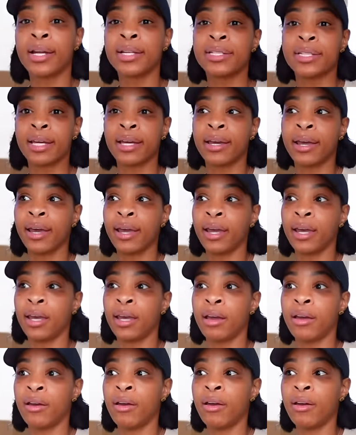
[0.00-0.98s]
It's like
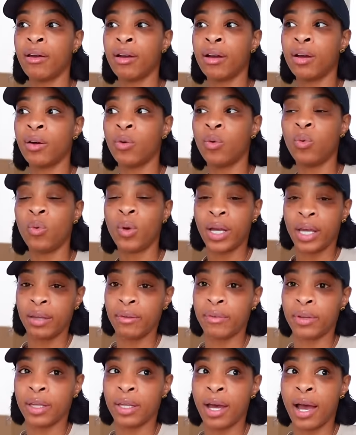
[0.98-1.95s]
a
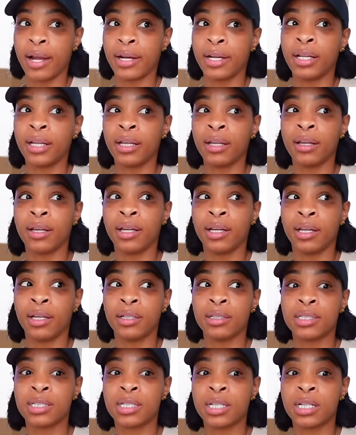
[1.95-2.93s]
wavy. I didn't
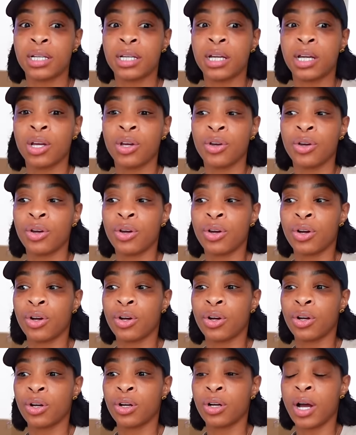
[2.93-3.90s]
get
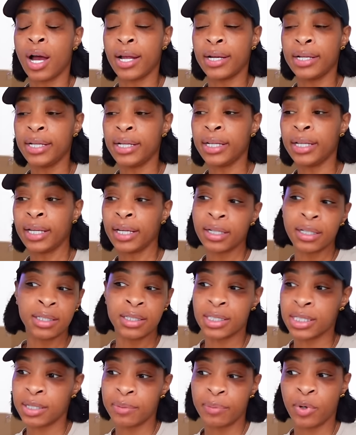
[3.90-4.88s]
a
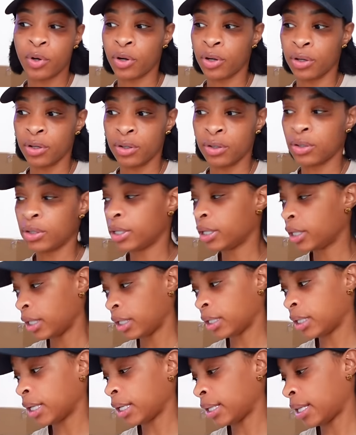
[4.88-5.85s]
deep curl or
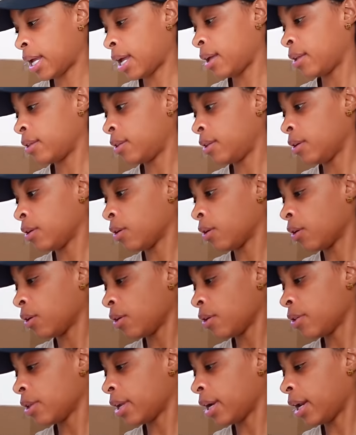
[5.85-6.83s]
anything like that. The
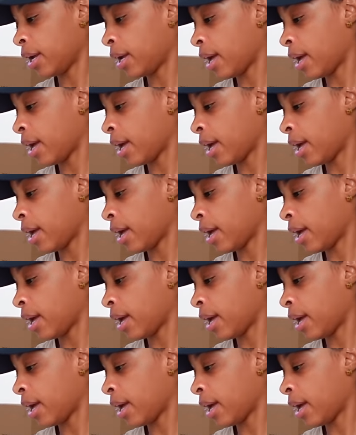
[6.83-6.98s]
curl that I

▸ ASSIGNMENT
Make an exact copy of every entry above, but keep the pictures out of it.

▸ TASK OUTPUT
[0.00-0.98s]
It's like
[0.98-1.95s]
a
[1.95-2.93s]
wavy. I didn't
[2.93-3.90s]
get
[3.90-4.88s]
a
[4.88-5.85s]
deep curl or
[5.85-6.83s]
anything like that. The
[6.83-6.98s]
curl that I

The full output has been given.